Task - Nothing but the records themselves, exactly as written and free of pictures, should appear in your response.

=== Exercise material ===

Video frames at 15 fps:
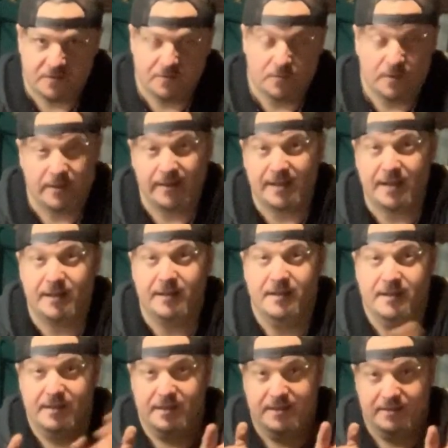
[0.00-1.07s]
Well, I got
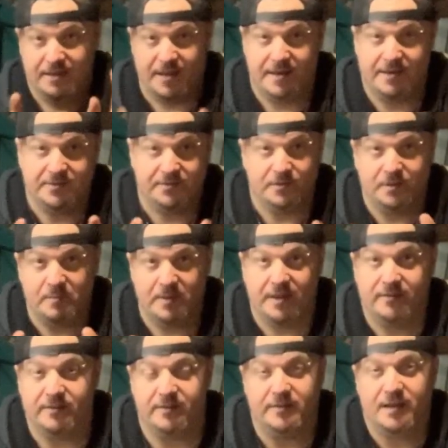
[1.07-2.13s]
canister
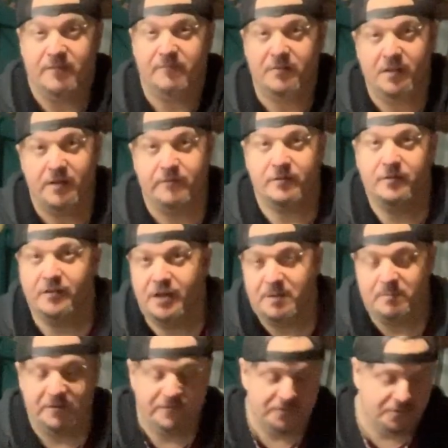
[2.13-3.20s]
Damascus, and I've never done it
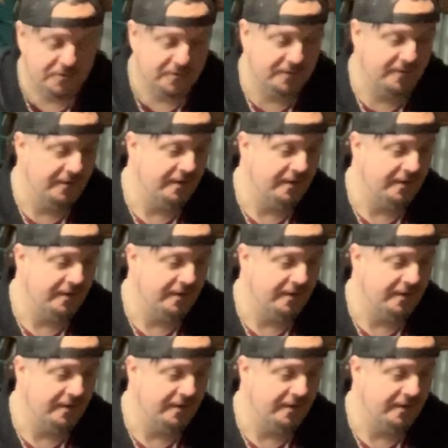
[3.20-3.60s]
before.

===

Result for this exercise -
Video frames at 15 fps:
[0.00-1.07s]
Well, I got
[1.07-2.13s]
canister
[2.13-3.20s]
Damascus, and I've never done it
[3.20-3.60s]
before.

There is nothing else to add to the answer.